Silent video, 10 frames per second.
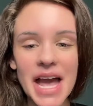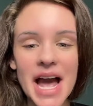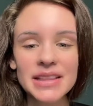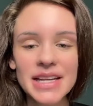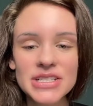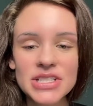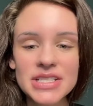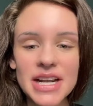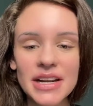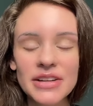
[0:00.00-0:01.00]
Yeah,
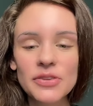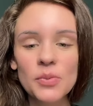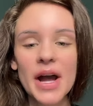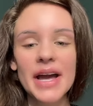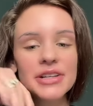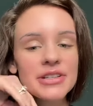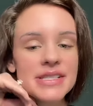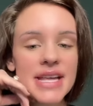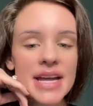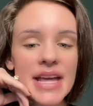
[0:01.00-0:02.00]
legendary, from what I
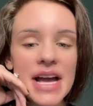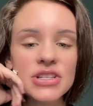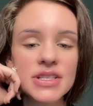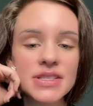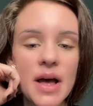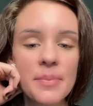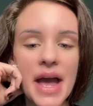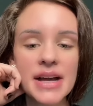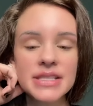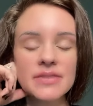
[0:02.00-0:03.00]
understand, Ash is not
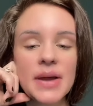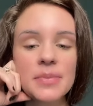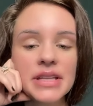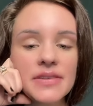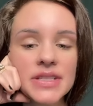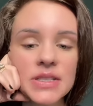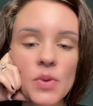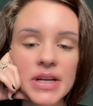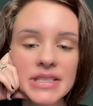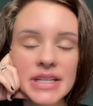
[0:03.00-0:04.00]
passive. I believe it's a
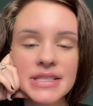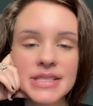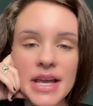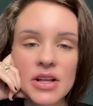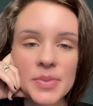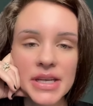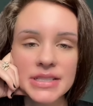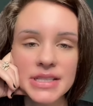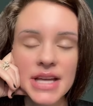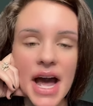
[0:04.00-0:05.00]
one and done sale
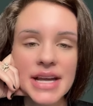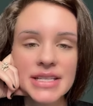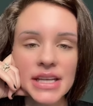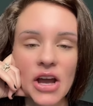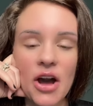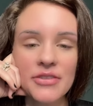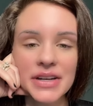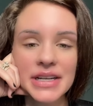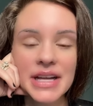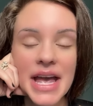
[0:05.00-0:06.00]
because it's a high ticket
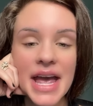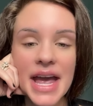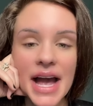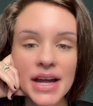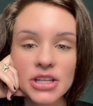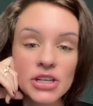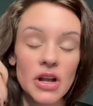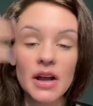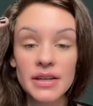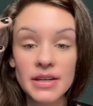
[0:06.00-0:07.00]
offer and you're
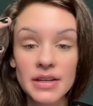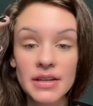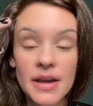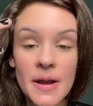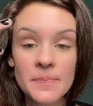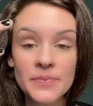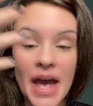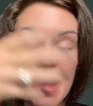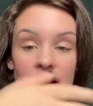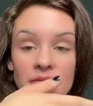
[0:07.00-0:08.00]
not going to
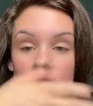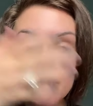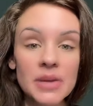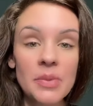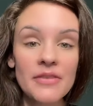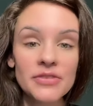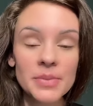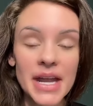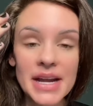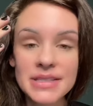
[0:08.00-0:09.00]
have Billy Bob
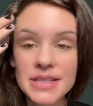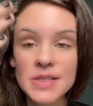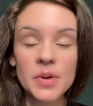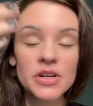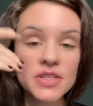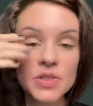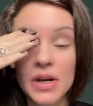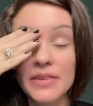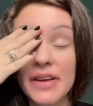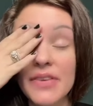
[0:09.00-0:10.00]
from Kansas purchase
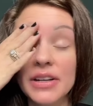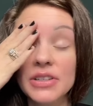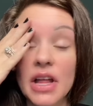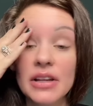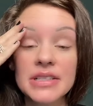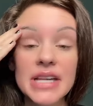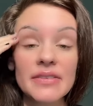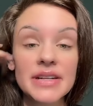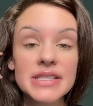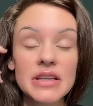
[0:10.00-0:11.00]
$2,500
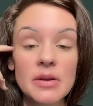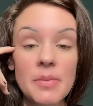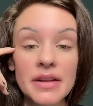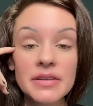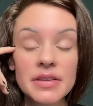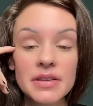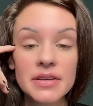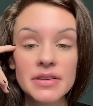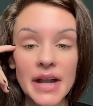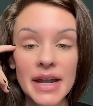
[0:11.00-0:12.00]
every single month,
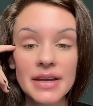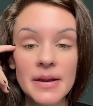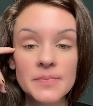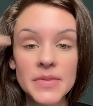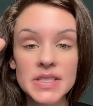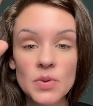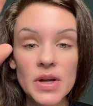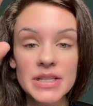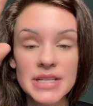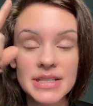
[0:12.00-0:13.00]
right? It's a
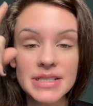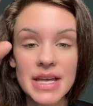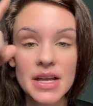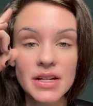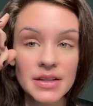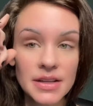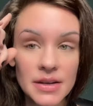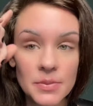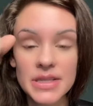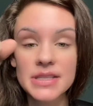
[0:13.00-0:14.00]
one and done sale
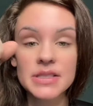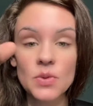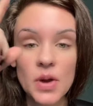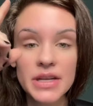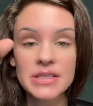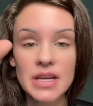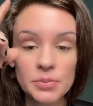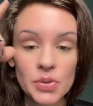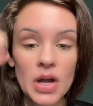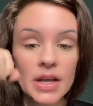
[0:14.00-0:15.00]
because it's a one and
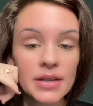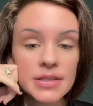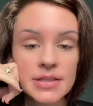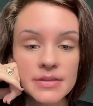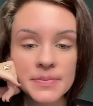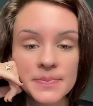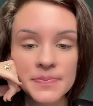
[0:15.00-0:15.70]
done product.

--

EXERCISE =>
Please restate the entries word for word. Skip the pictures.

ANSWER FOR THE TASK =>
Silent video, 10 frames per second.
[0:00.00-0:01.00]
Yeah,
[0:01.00-0:02.00]
legendary, from what I
[0:02.00-0:03.00]
understand, Ash is not
[0:03.00-0:04.00]
passive. I believe it's a
[0:04.00-0:05.00]
one and done sale
[0:05.00-0:06.00]
because it's a high ticket
[0:06.00-0:07.00]
offer and you're
[0:07.00-0:08.00]
not going to
[0:08.00-0:09.00]
have Billy Bob
[0:09.00-0:10.00]
from Kansas purchase
[0:10.00-0:11.00]
$2,500
[0:11.00-0:12.00]
every single month,
[0:12.00-0:13.00]
right? It's a
[0:13.00-0:14.00]
one and done sale
[0:14.00-0:15.00]
because it's a one and
[0:15.00-0:15.70]
done product.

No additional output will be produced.